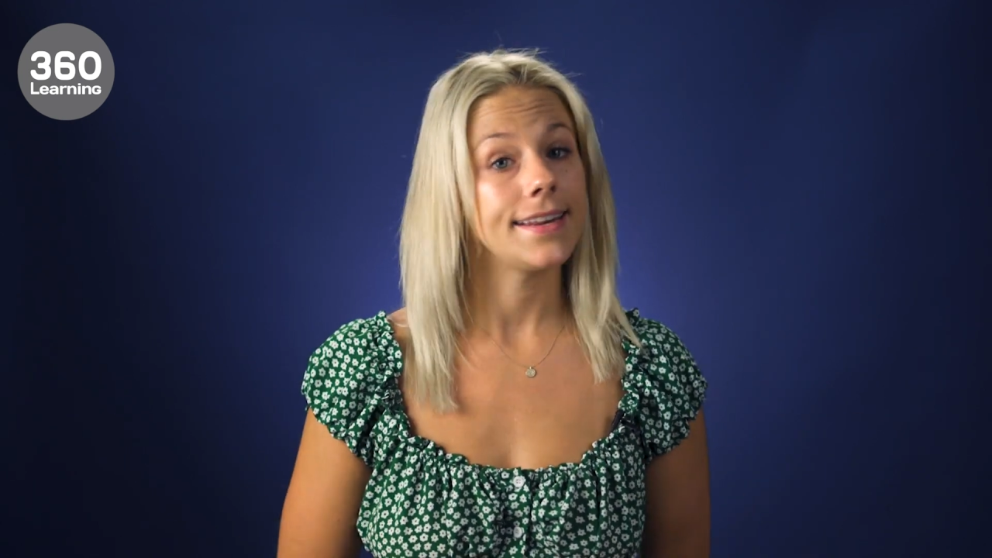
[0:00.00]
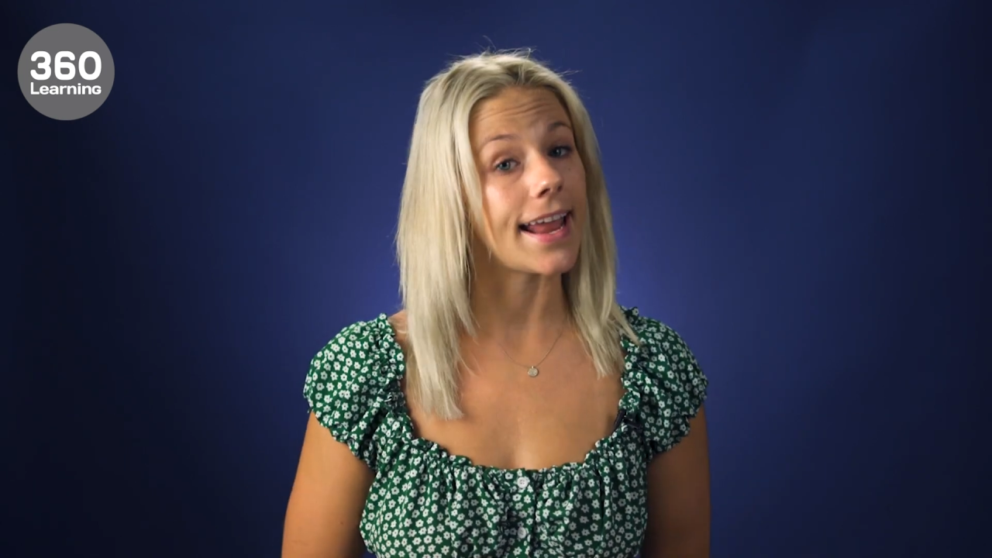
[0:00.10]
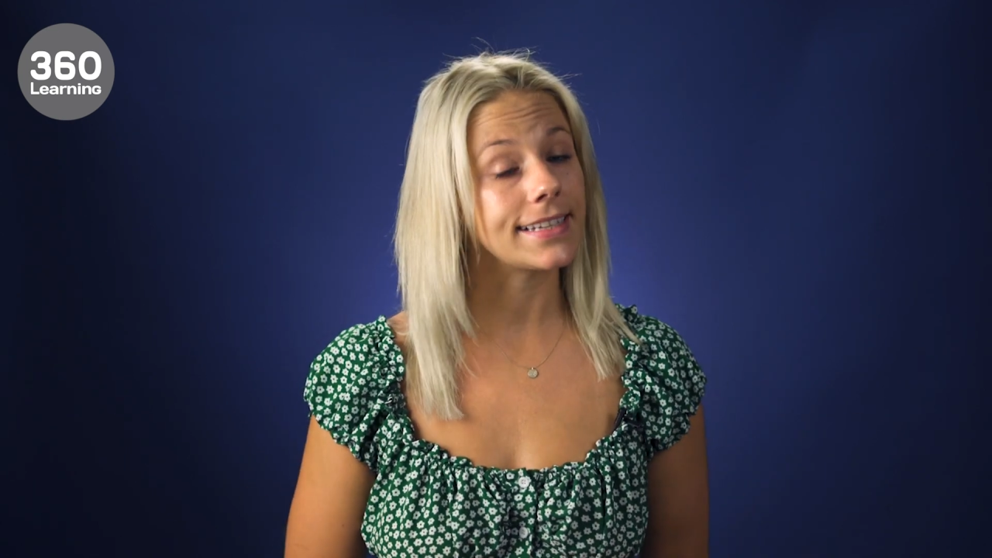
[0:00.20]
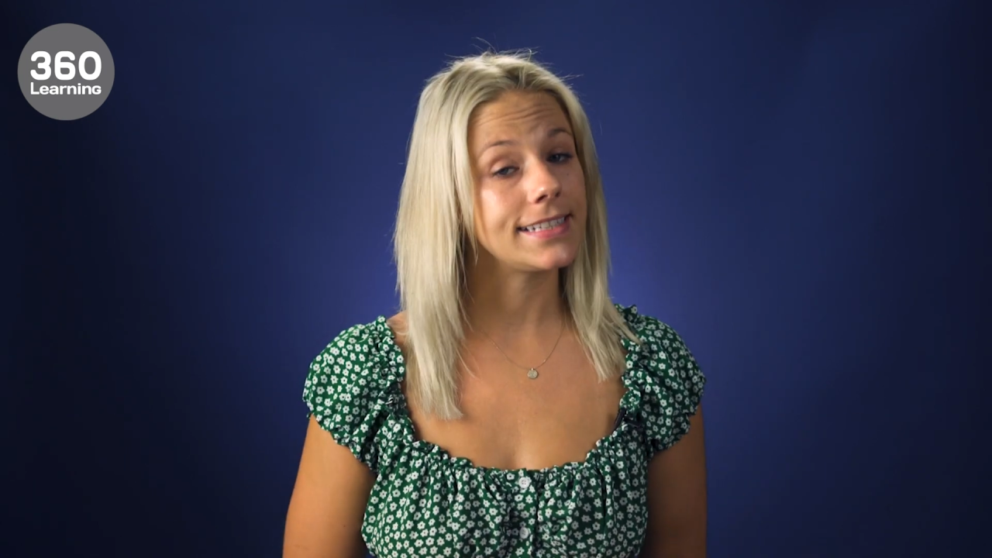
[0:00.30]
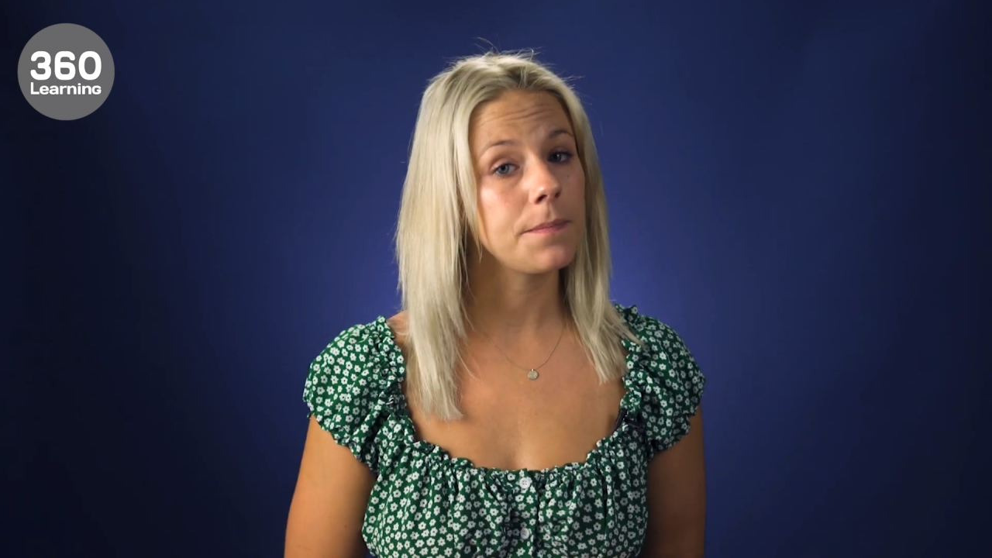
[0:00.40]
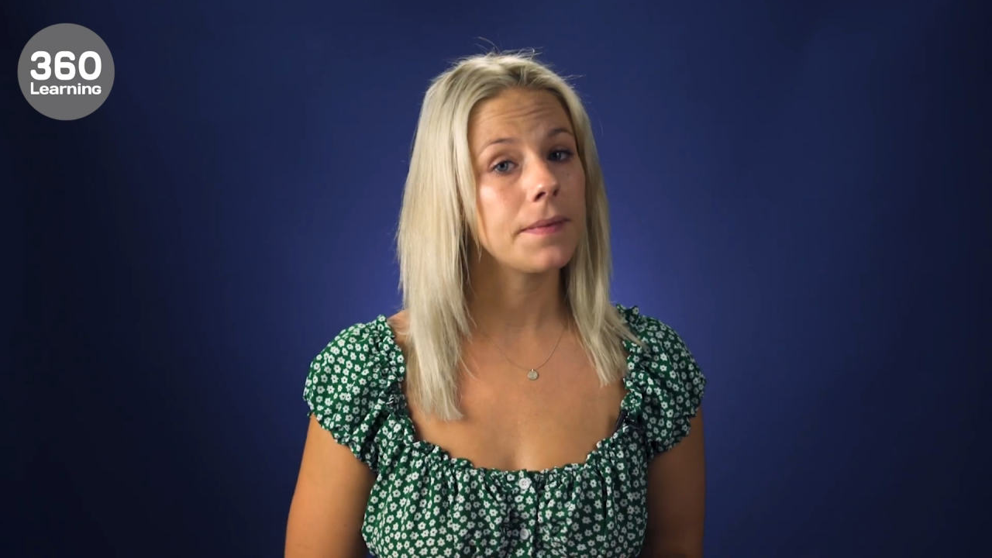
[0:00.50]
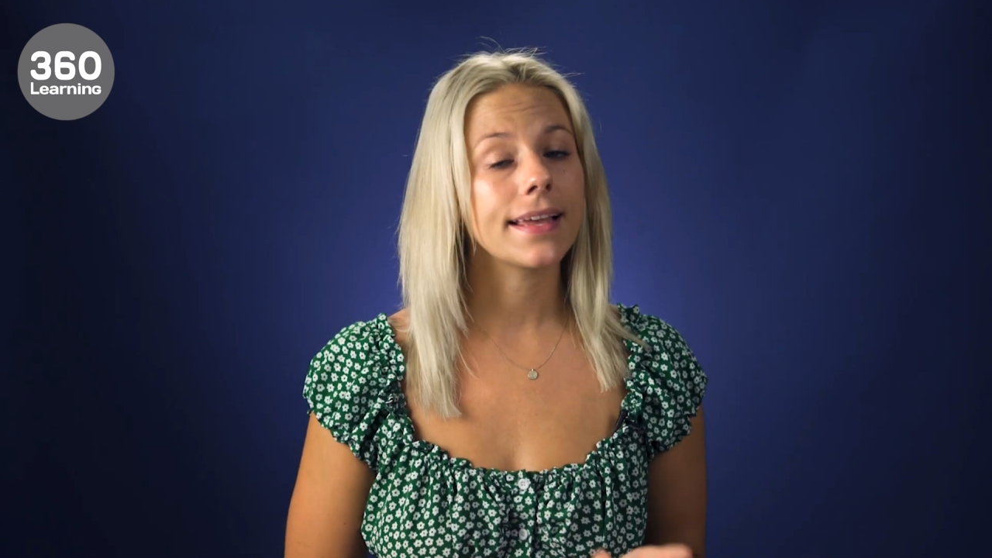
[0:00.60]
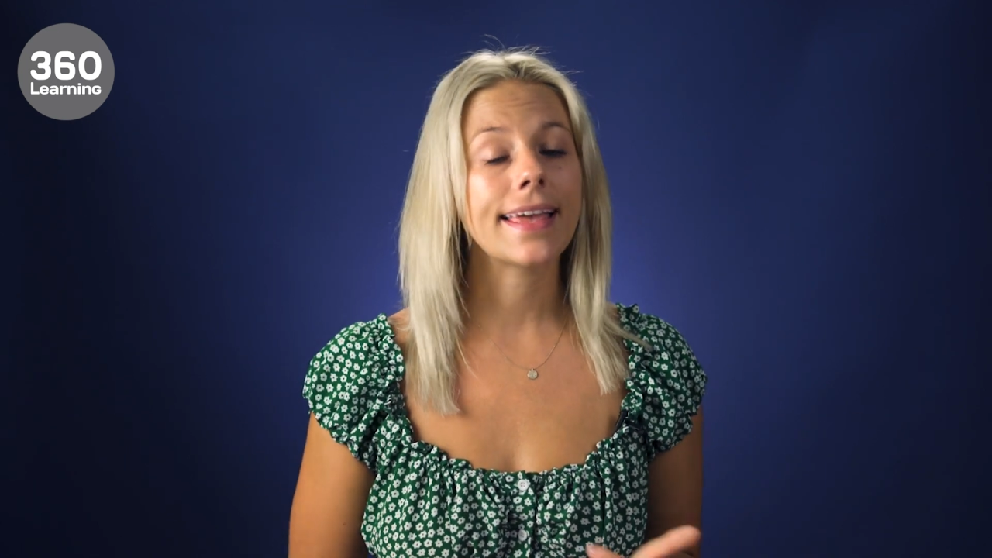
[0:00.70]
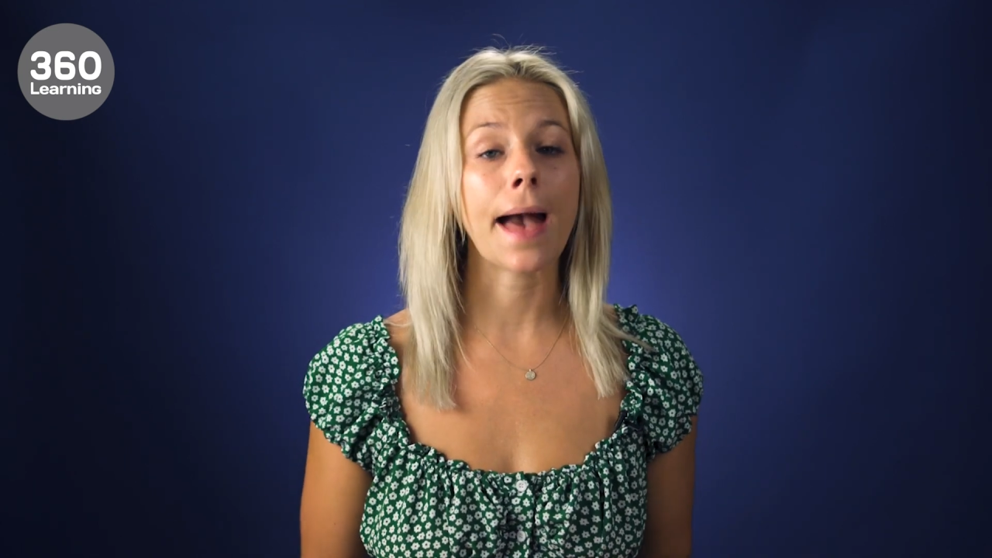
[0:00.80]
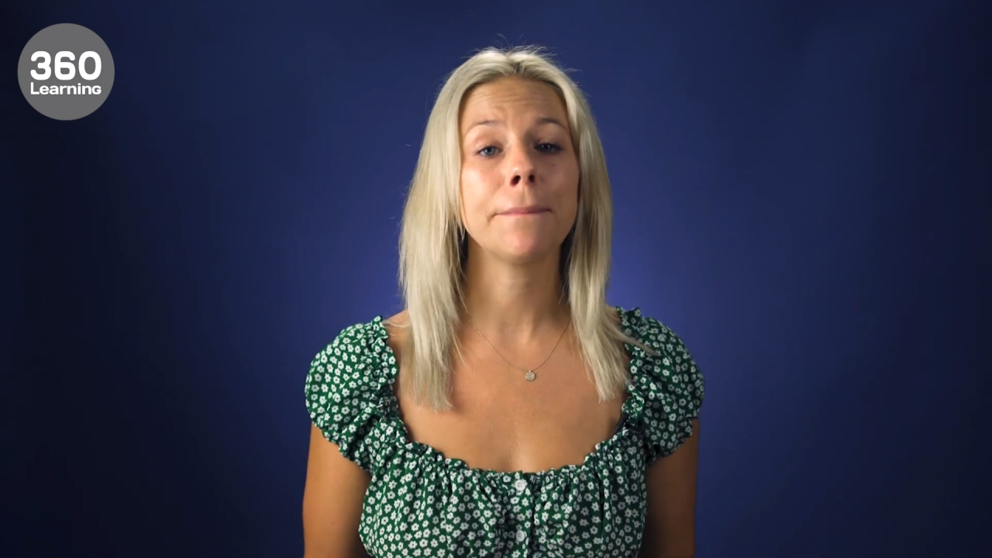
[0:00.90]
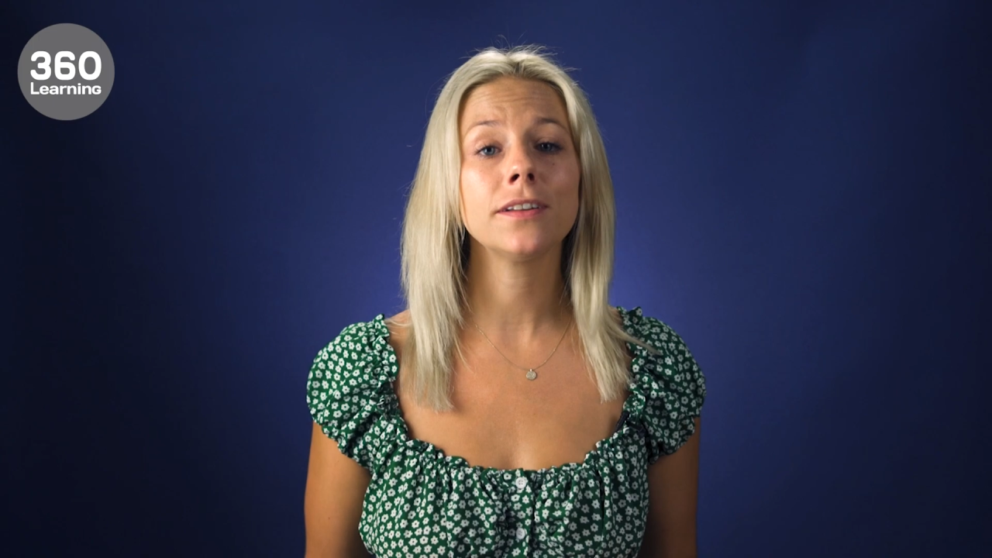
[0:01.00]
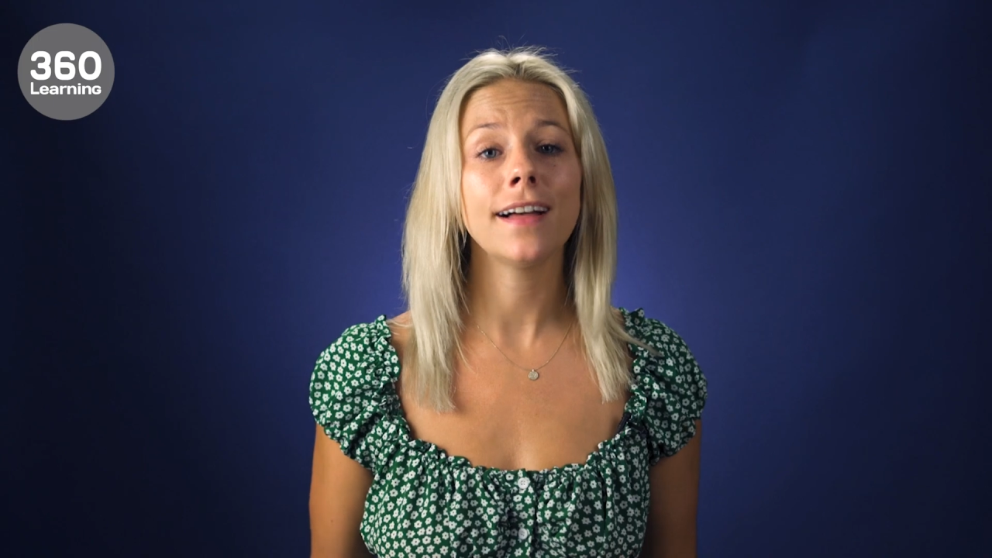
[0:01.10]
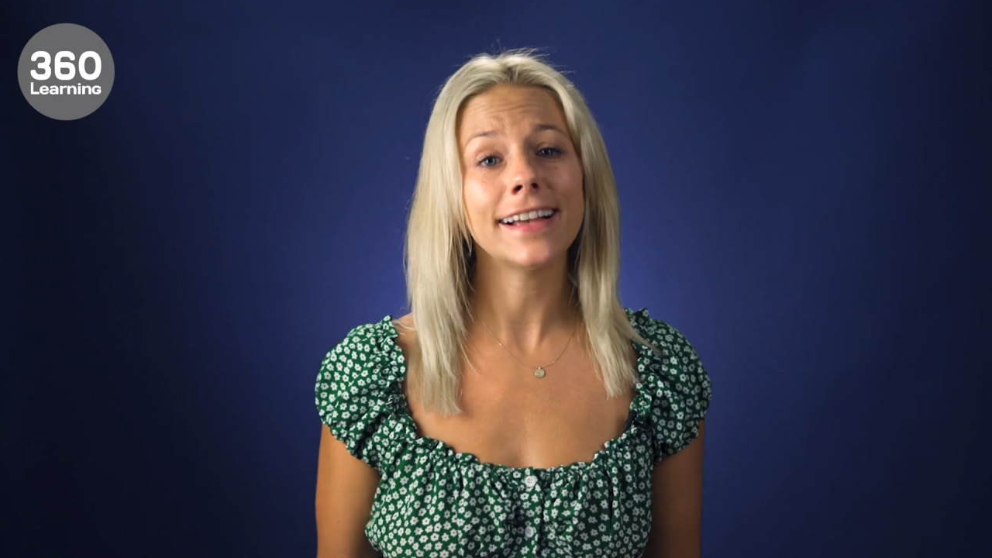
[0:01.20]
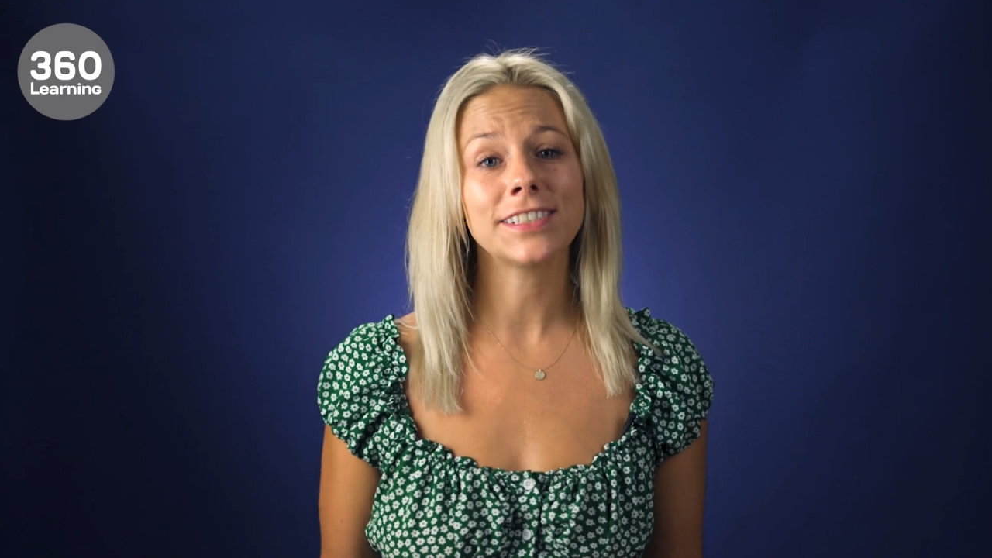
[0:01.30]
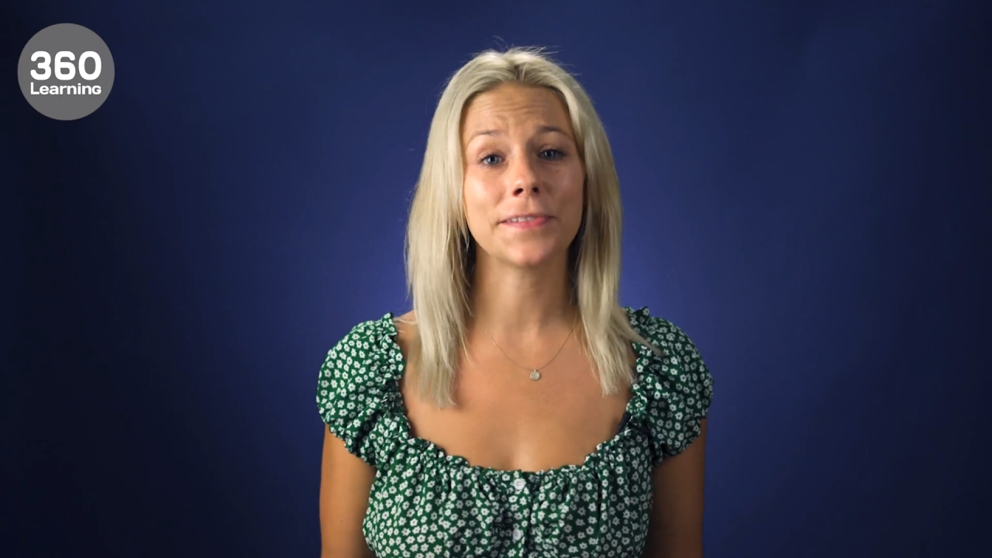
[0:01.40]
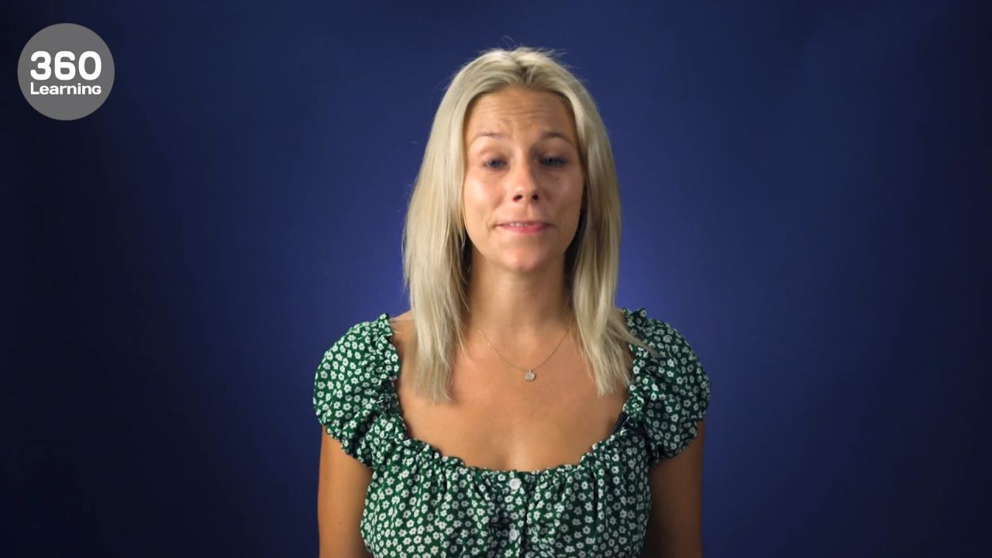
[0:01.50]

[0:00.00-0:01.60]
Next tip, capitalize on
::::::
### TASK TO CARRY OUT
The whole listing above, word for word: repeat it with the pictures excluded.

### WRITTEN RESPONSE
[0:00.00]
[0:00.10]
[0:00.20]
[0:00.30]
[0:00.40]
[0:00.50]
[0:00.60]
[0:00.70]
[0:00.80]
[0:00.90]
[0:01.00]
[0:01.10]
[0:01.20]
[0:01.30]
[0:01.40]
[0:01.50]

[0:00.00-0:01.60]
Next tip, capitalize on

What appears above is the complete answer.